1965 was also the year when homosexual men and women began to demonstrate publicly for their civil rights, for the right to government employment and honest entry into the military services of their country. Picket lines in Washington at the White House and the Civil Service Commission building, and in Philadelphia at Independence Hall, were manned by members of the Mattachine Societies of Washington, New York, Philadelphia, and Chicago. Their orderly demonstrations were given coverage by all the major news media in the East.
1965 was marked by a well-attended two-day convention of the East Coast Homophile Organizations. While by no means the first of such conferences, this one was most successful and its roster of speakers distinguished.
1965 saw the formation of two Councils on Religion and the Homosexual, one in San Francisco and a second in Canada. It also saw the emergence of SIR, the Society for Individual Rights, and, on the Berkeley Campus of the University of California, the Sexual Freedom Forum which, white not primarily homosexual in interest, has given the subject fair and repeated attention.
Tangents Magazine has reported all of these developments.

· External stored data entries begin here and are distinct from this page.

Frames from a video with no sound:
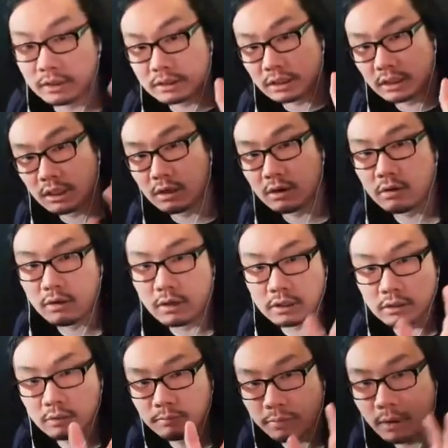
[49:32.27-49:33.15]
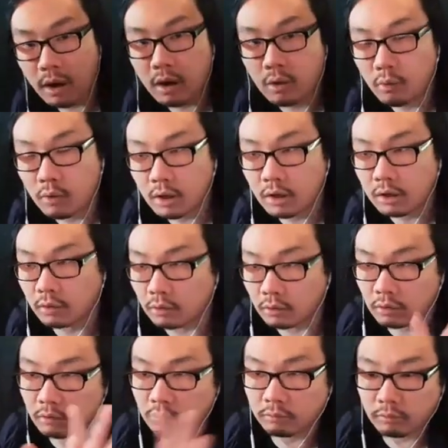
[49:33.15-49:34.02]
is here and you bought one
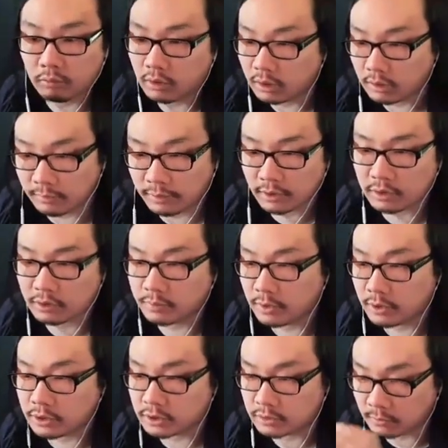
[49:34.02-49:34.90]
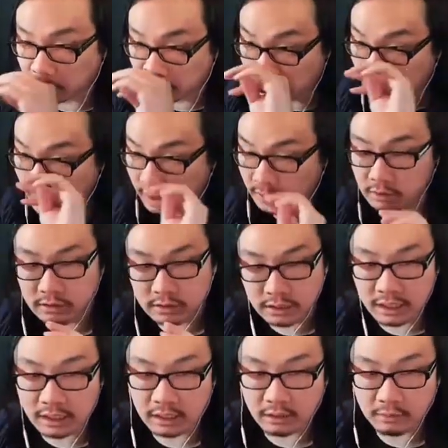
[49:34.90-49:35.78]
or want to purchase one, I can
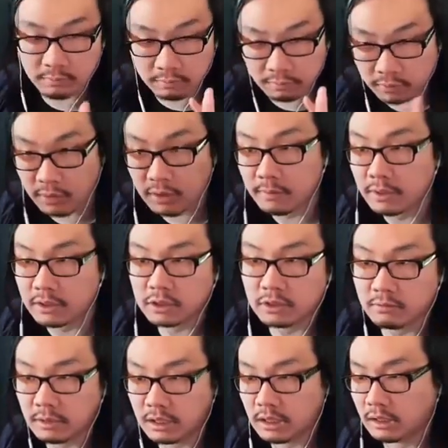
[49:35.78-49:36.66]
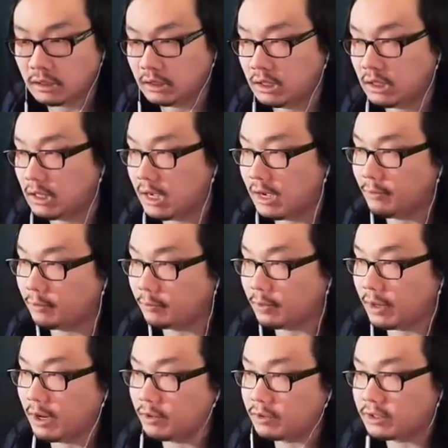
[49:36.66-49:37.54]
sign it pretty much immediately. I will
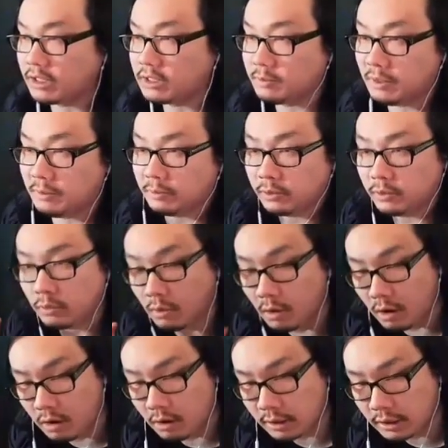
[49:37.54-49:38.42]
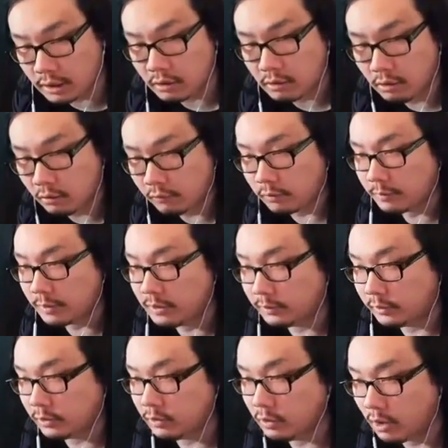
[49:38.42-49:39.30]
prioritize people who are here over
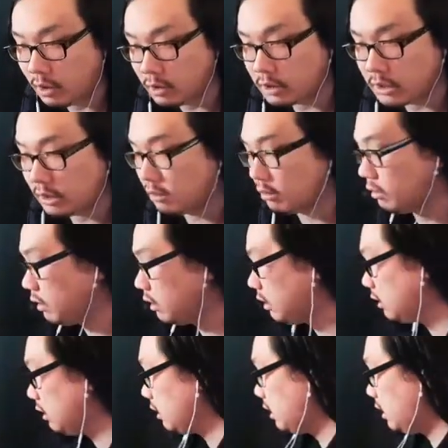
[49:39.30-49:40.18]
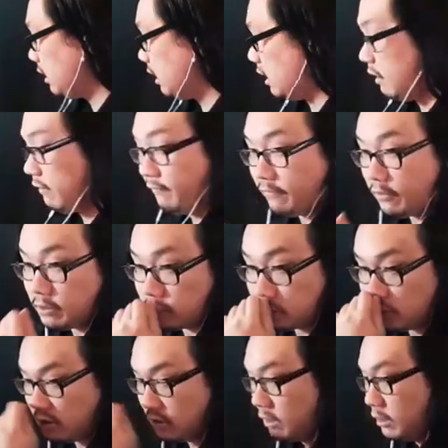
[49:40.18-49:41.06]
people who aren't here uh,
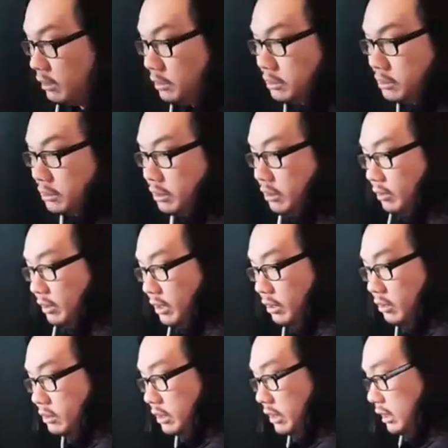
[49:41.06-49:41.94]
first. So here's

But one which came late is of such significance that no retrospective of 1965 would be complete without it. On December 20, 1965, the ACLU of Southern California issued a policy statement declaring their intention to join the widening campaign favoring reforms in the law relating to sexual behavior. In support of their new policy the ACLU agreed to enter the case of Donald Odorizzi.
This Downey, California, elementary school teacher was arrested early in 1964 on a homosexual charge. Tangents succeeded in getting Mr. Odorizzi excellent representation and the charges were dismissed. But the fact of Mr. Odorizzi’s arrest, coupled with discussions of his sexual experiences tape-recorded at the Downey police station, caused him to lose his job. The Downey police had immediately notified the school authorities, of course.
The position of educational authorities universally is that homosexuality is concomitant to “immoral conduct,” and, therefore, homosexuals are unfit to teach. Mr. Odorizzi does not agree, and for long months he has fought a lonely, unpublicized battle to regain his teaching position and retain his teaching credentials. Tangents has supported him strongly all the way.
We urged the ACLU to take on his case.
That they have consented to do so is, in itself, a giant step in the fight to end discrimination against homosexuals, and a step toward providing truly equal opportunity for everyone.